Exploratory Data Analysis (EDA)¶

In [ ]:
# Plot the distribution of attacks vs normal traffic
plt.figure(figsize=(8,5))
sns.countplot(x='label', data=df)
plt.title("Distribution of Attacks vs Normal Traffic")
plt.show()

# Show correlation between features
df_numeric = df.select_dtypes(include=[np.number])
plt.figure(figsize=(12,8))
sns.heatmap(df_numeric.corr(), cmap='coolwarm', annot=False)
plt.title("Correlation between Features")
plt.show()

Data Preprocessing¶

In [5]:
# Label Encoding for categorical variables
# Convert categorical columns to numeric using label encoding
df['protocol_type'] = df['protocol_type'].astype('category').cat.codes
df['service'] = df['service'].astype('category').cat.codes
df['flag'] = df['flag'].astype('category').cat.codes
# One-Hot Encoding for categorical variables
df_encoded = pd.get_dummies(df, columns=['protocol_type', 'service', 'flag'])

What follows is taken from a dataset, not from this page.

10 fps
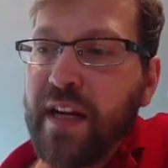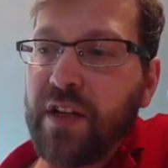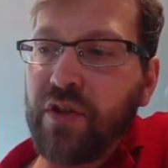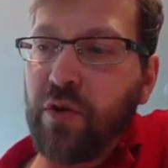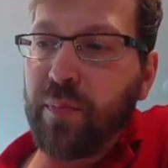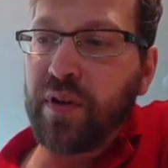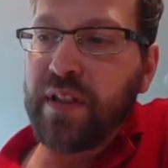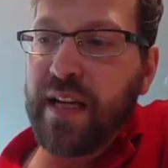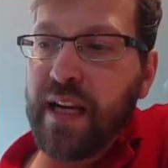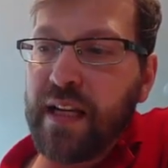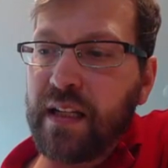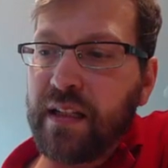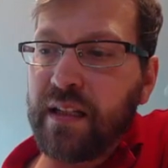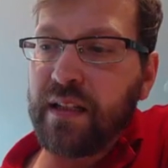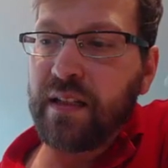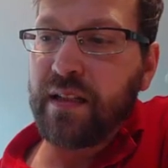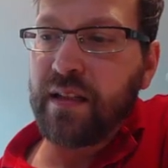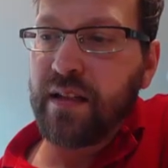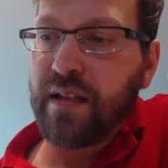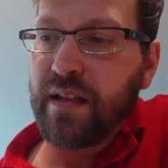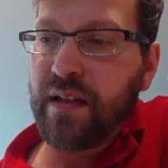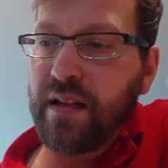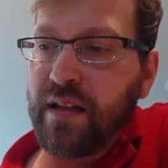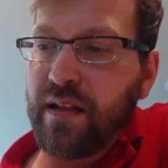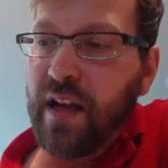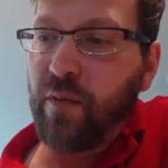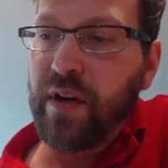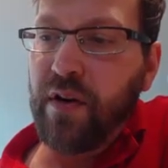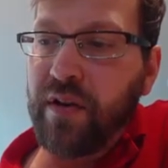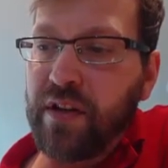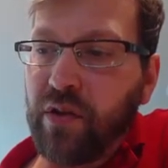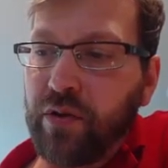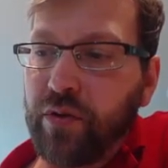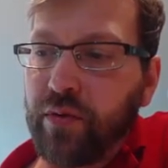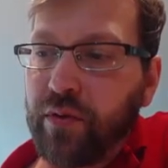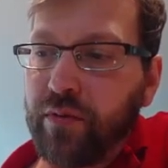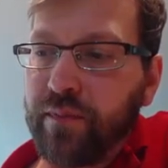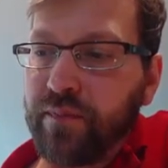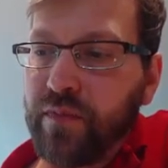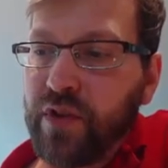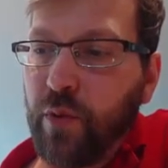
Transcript: we get to pretend that we know these are true.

# Splitting data into features (X) and labels (y)
X = df.drop('label', axis=1)
y = df['label']

# Train-test split (70% train, 30% test)
X_train, X_test, y_train, y_test = train_test_split(X, y, test_size=0.3, random_state=42)

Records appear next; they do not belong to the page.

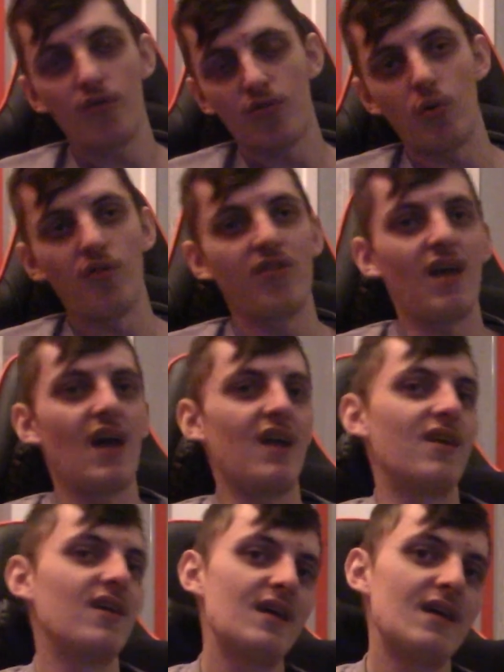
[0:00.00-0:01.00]
towards the
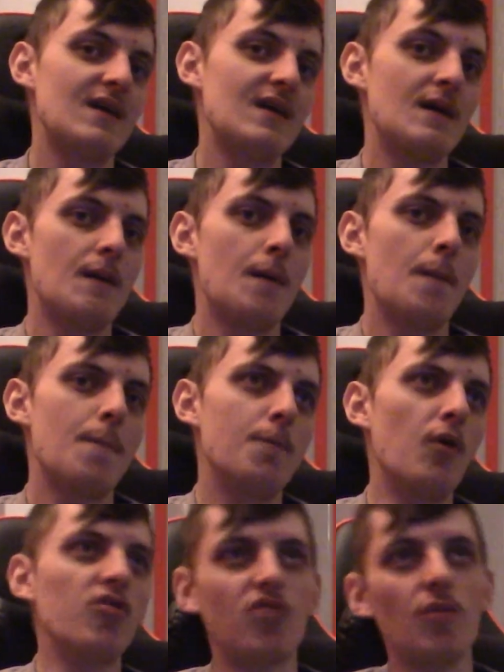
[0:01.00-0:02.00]
end.
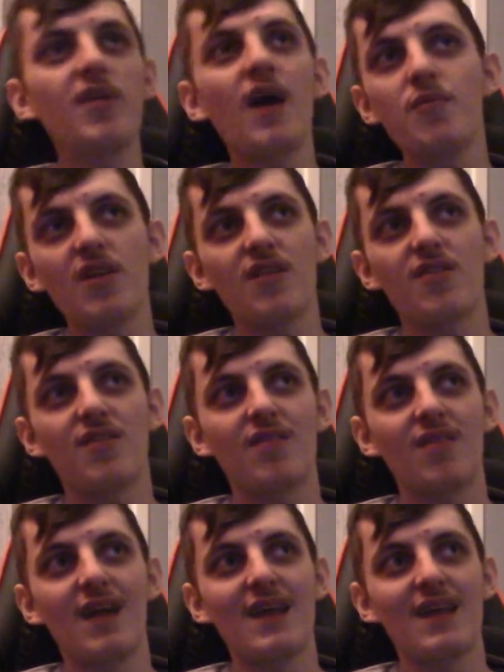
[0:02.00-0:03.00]
But sometimes it's
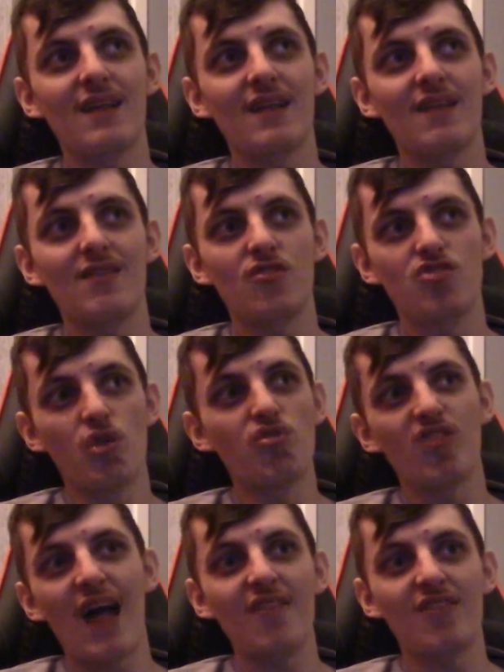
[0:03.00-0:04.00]
like the show
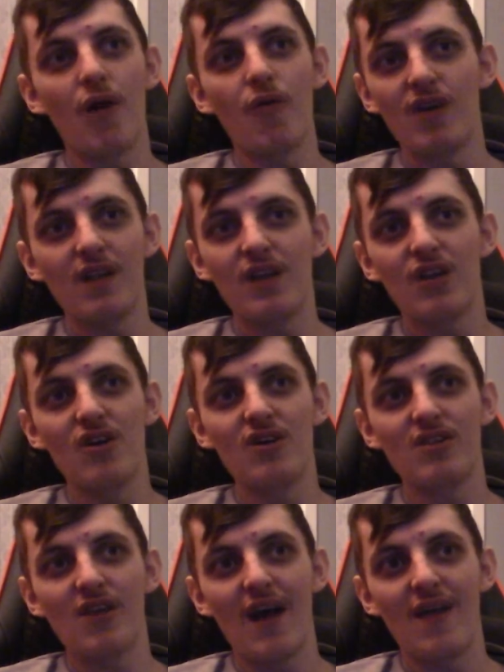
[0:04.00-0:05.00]
starts out really
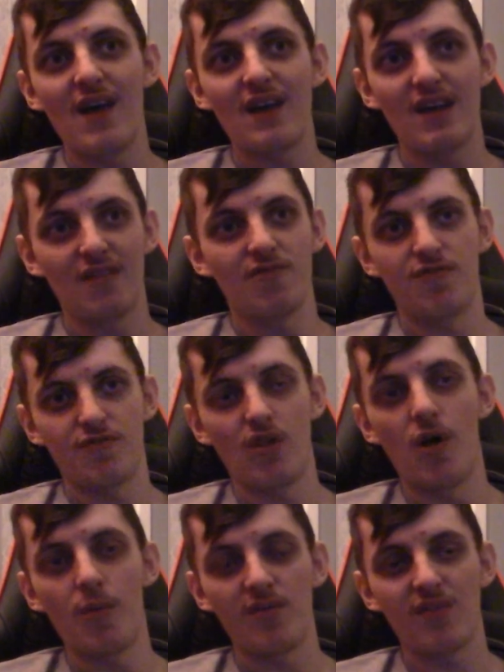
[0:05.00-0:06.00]
good and then it
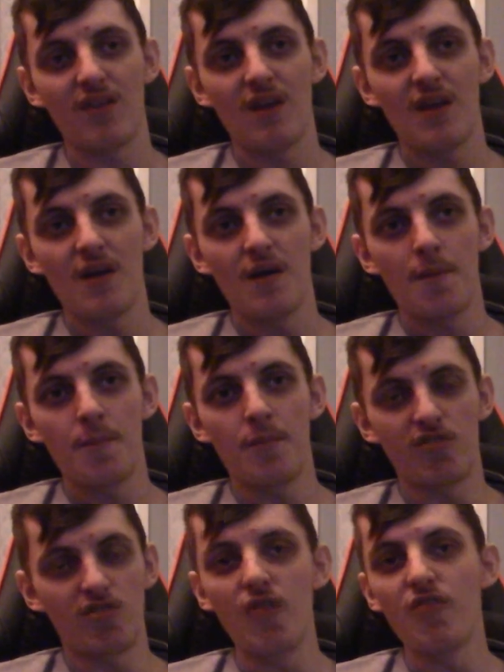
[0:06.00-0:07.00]
flops.
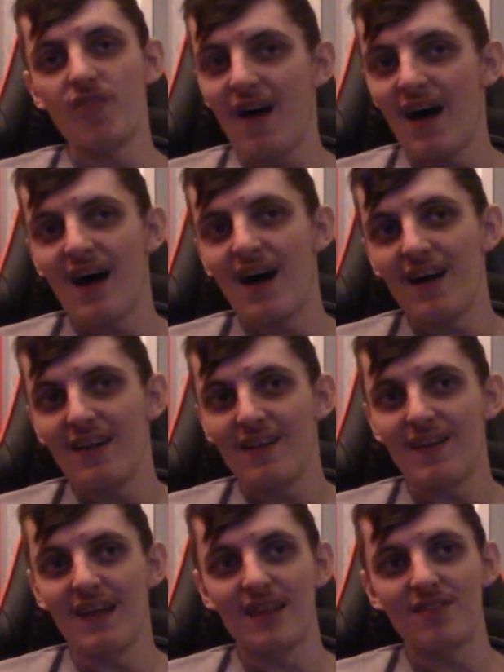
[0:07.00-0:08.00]
But so far,
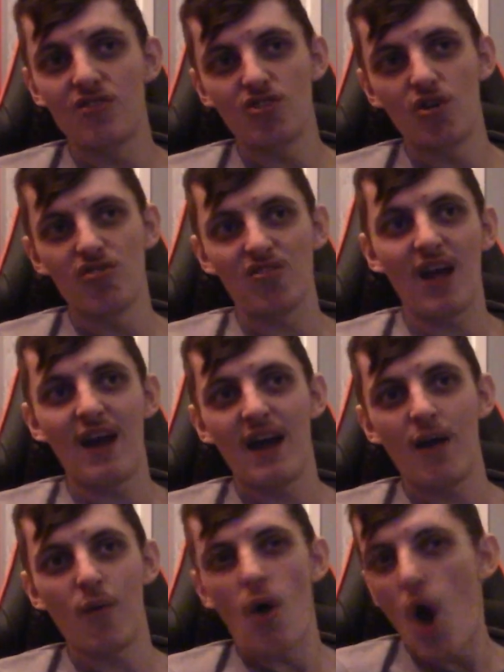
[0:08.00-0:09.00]
like, the show started
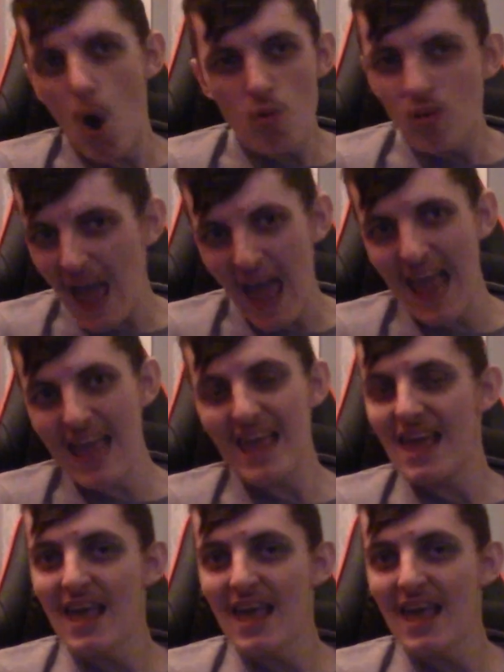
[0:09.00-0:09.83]
out okay,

Checking if all the sets are integrated¶

In [ ]:
print(X_train.dtypes)

print(y_train.dtypes)

Model Training¶

In [7]:
# Training a Random Forest Classifier
model = RandomForestClassifier(n_estimators=100, random_state=42)
model.fit(X_train, y_train)

# Predictions on the test set
y_pred = model.predict(X_test)

Model Evaluation¶

In [ ]:
# Confusion Matrix
conf_matrix = confusion_matrix(y_test, y_pred)
plt.figure(figsize=(8,6))
sns.heatmap(conf_matrix, annot=True, fmt="d", cmap="Blues", xticklabels=['Normal','Attack'], yticklabels=['Normal','Attack'])
plt.title("Confusion Matrix")
plt.ylabel('Actual')
plt.xlabel('Predicted')
plt.show()

# Classification Report
print(classification_report(y_test, y_pred, zero_division=0))

Insights¶

  • The model shows an accuracy of X% in identifying network intrusions.
  • The confusion matrix indicates that most attacks were correctly identified, but there are some false positives (normal traffic misclassified as attacks).
  • Feature importance analysis reveals that features like src_bytes, dst_bytes, and protocol_type play key roles in the detection.

Conclusion¶

This machine learning-based IDS provides a promising approach to detecting network intrusions. However, to improve the accuracy and reduce false positives, further tuning of the model or incorporating additional data (e.g., behavioral patterns) could be beneficial.